_Problem to solve:_
An exact copy of all the entries is needed, with no images in it.

START Recorded data

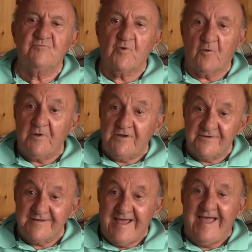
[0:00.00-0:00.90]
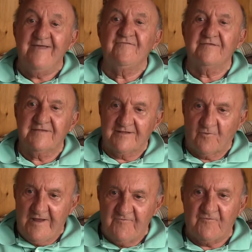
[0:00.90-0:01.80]
where we could dive and get
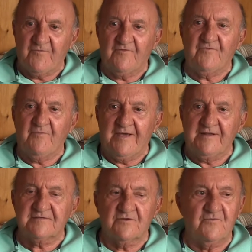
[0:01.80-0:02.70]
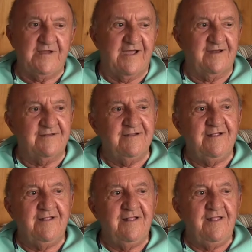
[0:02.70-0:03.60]
away from everybody. So we got,
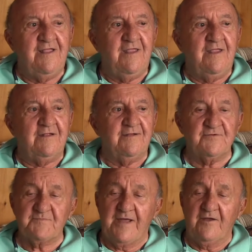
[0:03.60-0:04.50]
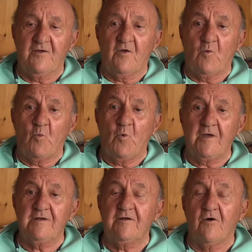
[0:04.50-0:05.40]
it was my
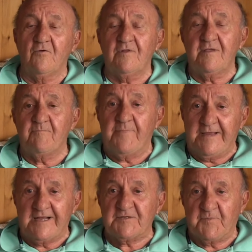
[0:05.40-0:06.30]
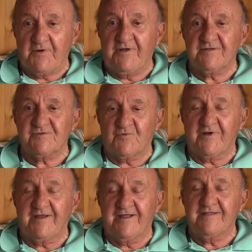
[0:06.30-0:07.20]
one and only big experience where
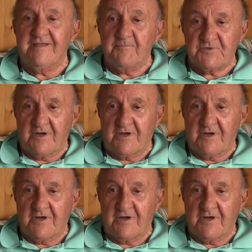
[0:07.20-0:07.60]
I got depth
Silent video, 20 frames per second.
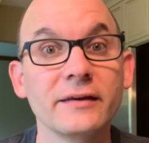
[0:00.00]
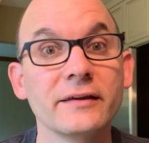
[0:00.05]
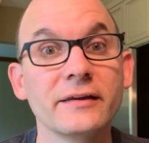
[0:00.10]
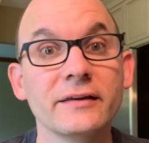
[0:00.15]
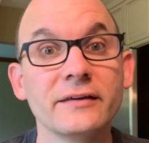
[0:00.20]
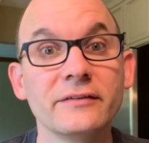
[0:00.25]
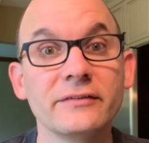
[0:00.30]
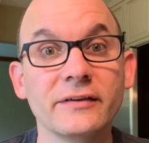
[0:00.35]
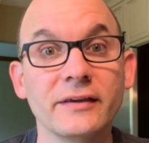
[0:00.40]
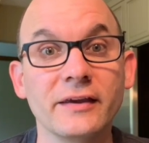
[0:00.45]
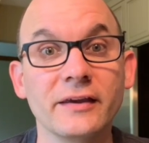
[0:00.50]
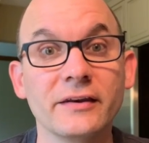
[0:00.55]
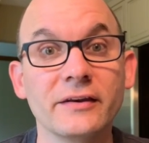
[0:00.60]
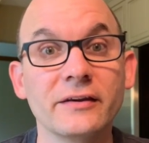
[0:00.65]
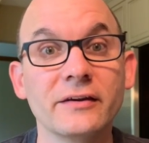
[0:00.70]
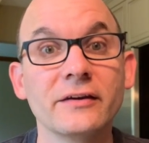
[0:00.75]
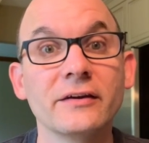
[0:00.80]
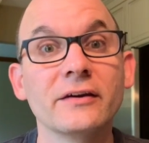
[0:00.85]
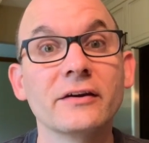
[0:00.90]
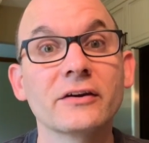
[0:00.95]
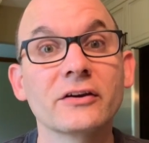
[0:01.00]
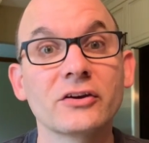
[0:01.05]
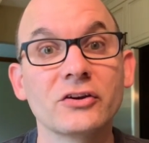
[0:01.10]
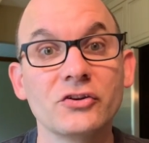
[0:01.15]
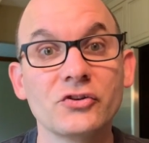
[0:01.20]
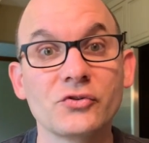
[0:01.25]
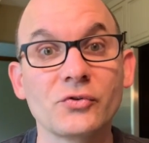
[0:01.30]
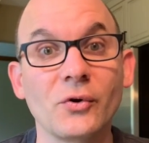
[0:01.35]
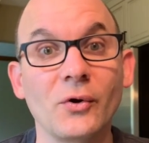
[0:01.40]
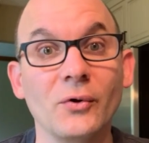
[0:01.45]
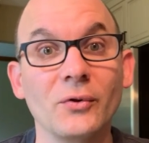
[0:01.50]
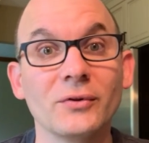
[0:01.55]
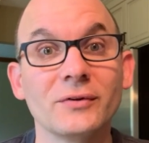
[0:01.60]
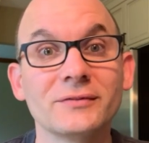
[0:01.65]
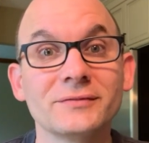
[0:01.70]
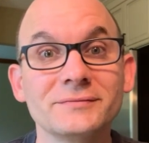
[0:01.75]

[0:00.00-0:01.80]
is in control.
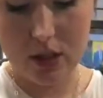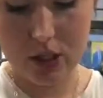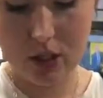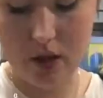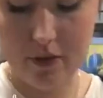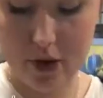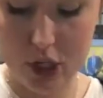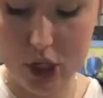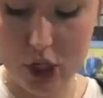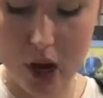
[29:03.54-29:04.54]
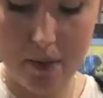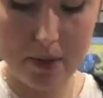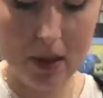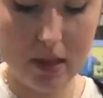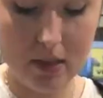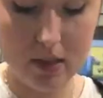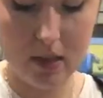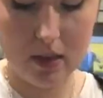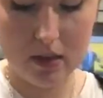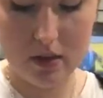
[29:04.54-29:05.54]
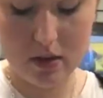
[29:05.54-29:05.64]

Just gonna first chop it into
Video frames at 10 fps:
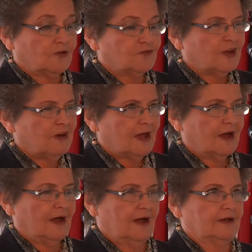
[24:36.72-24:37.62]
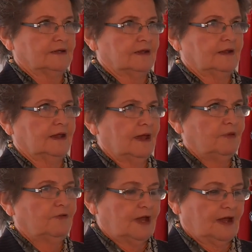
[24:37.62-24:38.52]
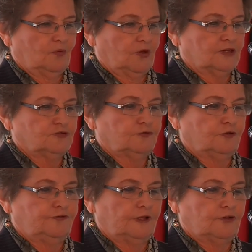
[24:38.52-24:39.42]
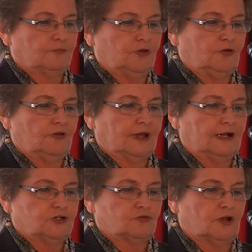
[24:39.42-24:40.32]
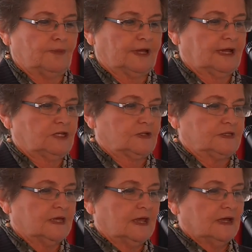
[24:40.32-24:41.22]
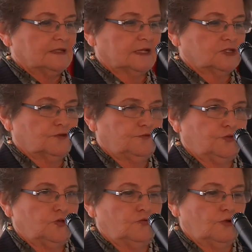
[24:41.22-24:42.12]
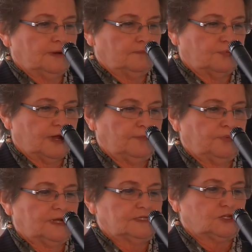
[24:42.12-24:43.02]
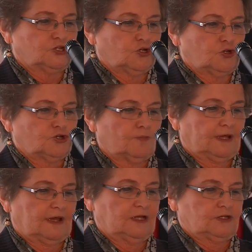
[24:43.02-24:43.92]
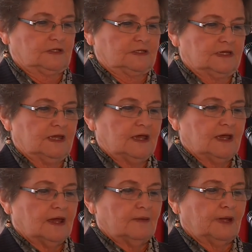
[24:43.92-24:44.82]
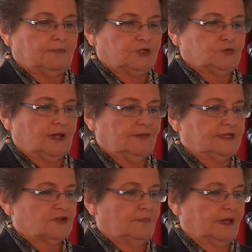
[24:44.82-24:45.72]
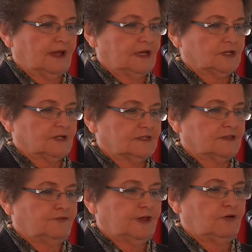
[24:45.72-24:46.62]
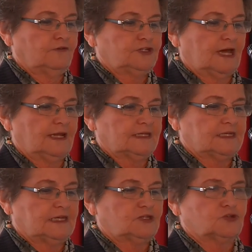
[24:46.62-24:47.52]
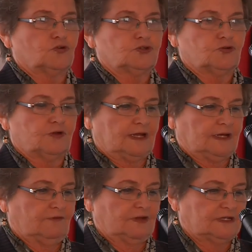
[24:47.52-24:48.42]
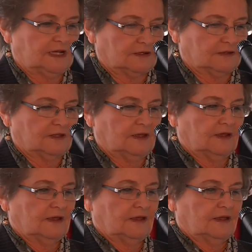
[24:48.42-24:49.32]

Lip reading: work very hard, and they can be very hard working, to fulfill communal cultural obligations, such as funeral and bride price and church obligations. But between these obligations, the fear of jealousy, sorcery, and even death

END Recorded data

_Task output:_
[0:00.00-0:00.90]
[0:00.90-0:01.80]
where we could dive and get
[0:01.80-0:02.70]
[0:02.70-0:03.60]
away from everybody. So we got,
[0:03.60-0:04.50]
[0:04.50-0:05.40]
it was my
[0:05.40-0:06.30]
[0:06.30-0:07.20]
one and only big experience where
[0:07.20-0:07.60]
I got depth
Silent video, 20 frames per second.
[0:00.00]
[0:00.05]
[0:00.10]
[0:00.15]
[0:00.20]
[0:00.25]
[0:00.30]
[0:00.35]
[0:00.40]
[0:00.45]
[0:00.50]
[0:00.55]
[0:00.60]
[0:00.65]
[0:00.70]
[0:00.75]
[0:00.80]
[0:00.85]
[0:00.90]
[0:00.95]
[0:01.00]
[0:01.05]
[0:01.10]
[0:01.15]
[0:01.20]
[0:01.25]
[0:01.30]
[0:01.35]
[0:01.40]
[0:01.45]
[0:01.50]
[0:01.55]
[0:01.60]
[0:01.65]
[0:01.70]
[0:01.75]

[0:00.00-0:01.80]
is in control.
[29:03.54-29:04.54]
[29:04.54-29:05.54]
[29:05.54-29:05.64]

Just gonna first chop it into
Video frames at 10 fps:
[24:36.72-24:37.62]
[24:37.62-24:38.52]
[24:38.52-24:39.42]
[24:39.42-24:40.32]
[24:40.32-24:41.22]
[24:41.22-24:42.12]
[24:42.12-24:43.02]
[24:43.02-24:43.92]
[24:43.92-24:44.82]
[24:44.82-24:45.72]
[24:45.72-24:46.62]
[24:46.62-24:47.52]
[24:47.52-24:48.42]
[24:48.42-24:49.32]

Lip reading: work very hard, and they can be very hard working, to fulfill communal cultural obligations, such as funeral and bride price and church obligations. But between these obligations, the fear of jealousy, sorcery, and even death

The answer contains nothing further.